→ Provided material:
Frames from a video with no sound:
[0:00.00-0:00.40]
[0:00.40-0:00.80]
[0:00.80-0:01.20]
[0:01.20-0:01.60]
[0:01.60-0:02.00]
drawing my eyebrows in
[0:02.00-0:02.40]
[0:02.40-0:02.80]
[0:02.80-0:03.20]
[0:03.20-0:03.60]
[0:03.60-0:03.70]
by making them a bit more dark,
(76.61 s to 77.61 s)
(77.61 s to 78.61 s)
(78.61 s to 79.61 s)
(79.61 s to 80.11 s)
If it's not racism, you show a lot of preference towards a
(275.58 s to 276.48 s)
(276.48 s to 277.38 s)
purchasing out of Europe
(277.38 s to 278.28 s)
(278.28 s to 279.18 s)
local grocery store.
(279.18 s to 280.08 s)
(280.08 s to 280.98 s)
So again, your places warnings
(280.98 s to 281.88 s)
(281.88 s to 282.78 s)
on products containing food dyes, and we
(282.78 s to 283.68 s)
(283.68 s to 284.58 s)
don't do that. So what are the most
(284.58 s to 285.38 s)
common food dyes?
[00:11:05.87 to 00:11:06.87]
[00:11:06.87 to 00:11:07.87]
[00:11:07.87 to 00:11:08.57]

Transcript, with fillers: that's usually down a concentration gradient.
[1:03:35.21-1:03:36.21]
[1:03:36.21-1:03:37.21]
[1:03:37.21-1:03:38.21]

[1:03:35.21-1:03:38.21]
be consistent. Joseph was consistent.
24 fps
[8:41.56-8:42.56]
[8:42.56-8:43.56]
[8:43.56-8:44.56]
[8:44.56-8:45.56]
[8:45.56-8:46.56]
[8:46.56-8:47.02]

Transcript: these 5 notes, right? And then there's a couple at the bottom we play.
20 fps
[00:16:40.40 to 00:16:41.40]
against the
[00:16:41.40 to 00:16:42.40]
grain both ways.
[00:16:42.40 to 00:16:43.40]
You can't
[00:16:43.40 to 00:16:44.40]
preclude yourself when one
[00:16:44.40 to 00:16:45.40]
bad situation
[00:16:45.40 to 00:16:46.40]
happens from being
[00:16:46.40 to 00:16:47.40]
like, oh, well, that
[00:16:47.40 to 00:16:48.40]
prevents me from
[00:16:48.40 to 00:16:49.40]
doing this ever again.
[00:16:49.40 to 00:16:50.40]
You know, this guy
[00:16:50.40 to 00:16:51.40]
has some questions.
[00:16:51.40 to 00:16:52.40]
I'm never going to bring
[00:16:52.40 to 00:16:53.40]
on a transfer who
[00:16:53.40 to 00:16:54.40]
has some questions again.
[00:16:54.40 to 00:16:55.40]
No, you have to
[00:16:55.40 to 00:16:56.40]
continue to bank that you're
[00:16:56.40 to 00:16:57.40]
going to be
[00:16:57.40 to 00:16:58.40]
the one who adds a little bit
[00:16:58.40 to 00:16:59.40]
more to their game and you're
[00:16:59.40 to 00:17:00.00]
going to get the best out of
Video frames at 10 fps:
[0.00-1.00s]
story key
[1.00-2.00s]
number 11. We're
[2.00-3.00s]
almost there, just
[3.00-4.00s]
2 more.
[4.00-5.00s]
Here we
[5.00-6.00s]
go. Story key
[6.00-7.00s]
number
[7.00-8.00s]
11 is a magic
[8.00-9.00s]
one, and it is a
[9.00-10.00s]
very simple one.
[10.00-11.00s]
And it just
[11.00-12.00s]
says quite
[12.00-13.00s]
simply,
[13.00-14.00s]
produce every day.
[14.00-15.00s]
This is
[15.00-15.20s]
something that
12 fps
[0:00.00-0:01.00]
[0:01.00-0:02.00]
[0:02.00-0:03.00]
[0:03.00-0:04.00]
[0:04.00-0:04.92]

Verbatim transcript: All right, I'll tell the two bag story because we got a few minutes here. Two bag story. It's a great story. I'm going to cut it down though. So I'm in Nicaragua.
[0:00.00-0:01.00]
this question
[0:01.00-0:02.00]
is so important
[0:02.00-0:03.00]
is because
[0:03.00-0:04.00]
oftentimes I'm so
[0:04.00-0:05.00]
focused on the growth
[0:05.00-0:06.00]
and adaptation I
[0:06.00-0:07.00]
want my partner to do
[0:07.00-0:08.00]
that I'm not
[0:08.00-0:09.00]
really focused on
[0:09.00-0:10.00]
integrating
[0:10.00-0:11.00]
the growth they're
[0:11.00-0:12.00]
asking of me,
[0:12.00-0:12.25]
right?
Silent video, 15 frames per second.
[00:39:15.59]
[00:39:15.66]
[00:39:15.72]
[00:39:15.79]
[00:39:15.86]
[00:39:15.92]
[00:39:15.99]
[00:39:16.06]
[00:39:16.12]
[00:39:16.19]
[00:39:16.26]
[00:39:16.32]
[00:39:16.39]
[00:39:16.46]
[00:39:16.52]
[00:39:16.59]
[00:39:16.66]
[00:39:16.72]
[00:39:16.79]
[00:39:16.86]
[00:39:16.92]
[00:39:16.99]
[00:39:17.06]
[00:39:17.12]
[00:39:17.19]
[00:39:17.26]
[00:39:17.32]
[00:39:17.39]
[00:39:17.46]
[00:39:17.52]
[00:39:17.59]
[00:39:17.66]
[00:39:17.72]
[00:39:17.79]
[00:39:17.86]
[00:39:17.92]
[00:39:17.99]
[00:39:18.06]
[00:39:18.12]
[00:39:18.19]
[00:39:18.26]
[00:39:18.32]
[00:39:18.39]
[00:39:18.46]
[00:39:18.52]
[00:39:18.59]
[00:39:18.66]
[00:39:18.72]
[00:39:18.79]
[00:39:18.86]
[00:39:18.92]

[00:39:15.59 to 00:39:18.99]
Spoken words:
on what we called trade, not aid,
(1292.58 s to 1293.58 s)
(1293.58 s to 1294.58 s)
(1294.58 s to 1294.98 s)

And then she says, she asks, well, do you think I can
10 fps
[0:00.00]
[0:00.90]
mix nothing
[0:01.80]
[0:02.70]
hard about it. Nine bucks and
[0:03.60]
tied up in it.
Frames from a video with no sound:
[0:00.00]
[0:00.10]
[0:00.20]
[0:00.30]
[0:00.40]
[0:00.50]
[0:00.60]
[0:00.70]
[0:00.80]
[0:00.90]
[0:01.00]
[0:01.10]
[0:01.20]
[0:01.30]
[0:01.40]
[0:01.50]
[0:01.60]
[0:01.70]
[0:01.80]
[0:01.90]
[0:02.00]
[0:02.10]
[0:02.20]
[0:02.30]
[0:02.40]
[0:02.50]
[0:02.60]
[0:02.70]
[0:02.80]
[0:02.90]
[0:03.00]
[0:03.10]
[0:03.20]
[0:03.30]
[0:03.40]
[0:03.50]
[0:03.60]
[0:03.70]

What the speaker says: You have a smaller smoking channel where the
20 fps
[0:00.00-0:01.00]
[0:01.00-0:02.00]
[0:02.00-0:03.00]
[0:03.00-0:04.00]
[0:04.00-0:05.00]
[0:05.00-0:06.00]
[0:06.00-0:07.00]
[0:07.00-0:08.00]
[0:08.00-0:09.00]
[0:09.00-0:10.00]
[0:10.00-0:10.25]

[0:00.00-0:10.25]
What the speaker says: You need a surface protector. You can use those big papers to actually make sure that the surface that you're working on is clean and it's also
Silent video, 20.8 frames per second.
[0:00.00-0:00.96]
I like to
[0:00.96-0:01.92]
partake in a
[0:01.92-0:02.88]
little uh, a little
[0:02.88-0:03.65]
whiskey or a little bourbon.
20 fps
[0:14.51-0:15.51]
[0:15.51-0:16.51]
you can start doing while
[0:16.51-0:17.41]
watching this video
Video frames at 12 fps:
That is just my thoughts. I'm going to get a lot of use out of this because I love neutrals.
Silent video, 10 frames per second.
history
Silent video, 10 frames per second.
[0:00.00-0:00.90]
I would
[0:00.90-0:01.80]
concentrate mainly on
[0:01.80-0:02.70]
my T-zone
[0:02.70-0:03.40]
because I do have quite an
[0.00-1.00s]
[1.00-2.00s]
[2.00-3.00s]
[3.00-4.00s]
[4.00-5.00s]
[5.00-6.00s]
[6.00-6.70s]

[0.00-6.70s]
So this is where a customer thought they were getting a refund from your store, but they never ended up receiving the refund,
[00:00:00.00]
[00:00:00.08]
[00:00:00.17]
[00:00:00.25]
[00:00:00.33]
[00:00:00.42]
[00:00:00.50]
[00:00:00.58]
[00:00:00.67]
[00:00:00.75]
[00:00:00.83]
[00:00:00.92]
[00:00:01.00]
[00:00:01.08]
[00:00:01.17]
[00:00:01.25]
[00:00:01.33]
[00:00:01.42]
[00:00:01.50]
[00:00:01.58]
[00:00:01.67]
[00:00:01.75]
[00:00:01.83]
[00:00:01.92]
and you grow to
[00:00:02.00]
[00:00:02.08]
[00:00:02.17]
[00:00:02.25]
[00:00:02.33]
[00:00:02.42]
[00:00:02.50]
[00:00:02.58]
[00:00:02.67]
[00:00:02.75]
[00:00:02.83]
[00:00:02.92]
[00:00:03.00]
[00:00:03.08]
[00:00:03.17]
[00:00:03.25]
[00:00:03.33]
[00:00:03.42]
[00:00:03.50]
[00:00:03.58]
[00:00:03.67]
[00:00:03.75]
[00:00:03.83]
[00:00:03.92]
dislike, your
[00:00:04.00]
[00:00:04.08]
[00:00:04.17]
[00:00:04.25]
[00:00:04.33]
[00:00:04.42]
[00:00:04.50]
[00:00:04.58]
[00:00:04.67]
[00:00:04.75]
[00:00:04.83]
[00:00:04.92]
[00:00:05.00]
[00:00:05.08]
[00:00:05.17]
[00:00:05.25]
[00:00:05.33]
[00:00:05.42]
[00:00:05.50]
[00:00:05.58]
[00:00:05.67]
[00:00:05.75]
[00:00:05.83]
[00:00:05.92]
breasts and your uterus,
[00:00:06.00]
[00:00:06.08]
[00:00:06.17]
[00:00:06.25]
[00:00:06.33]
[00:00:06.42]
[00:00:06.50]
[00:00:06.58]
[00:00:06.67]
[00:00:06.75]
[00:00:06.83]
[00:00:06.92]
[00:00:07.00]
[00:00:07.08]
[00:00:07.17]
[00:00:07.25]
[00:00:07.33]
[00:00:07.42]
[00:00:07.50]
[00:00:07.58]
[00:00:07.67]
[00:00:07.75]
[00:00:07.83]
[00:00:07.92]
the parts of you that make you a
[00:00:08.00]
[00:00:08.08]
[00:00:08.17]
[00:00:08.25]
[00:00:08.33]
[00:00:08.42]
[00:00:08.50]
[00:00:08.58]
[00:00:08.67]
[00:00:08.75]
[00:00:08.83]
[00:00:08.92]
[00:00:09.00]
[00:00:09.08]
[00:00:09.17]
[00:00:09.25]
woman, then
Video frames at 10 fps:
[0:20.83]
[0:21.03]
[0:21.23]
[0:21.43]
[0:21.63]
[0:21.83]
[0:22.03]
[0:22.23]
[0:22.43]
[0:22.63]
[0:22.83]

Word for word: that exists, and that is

→ Task item: Find every line of the data above that holds the word "speaker", then state how many there are and nothing else.

→ Result of the exercise: 2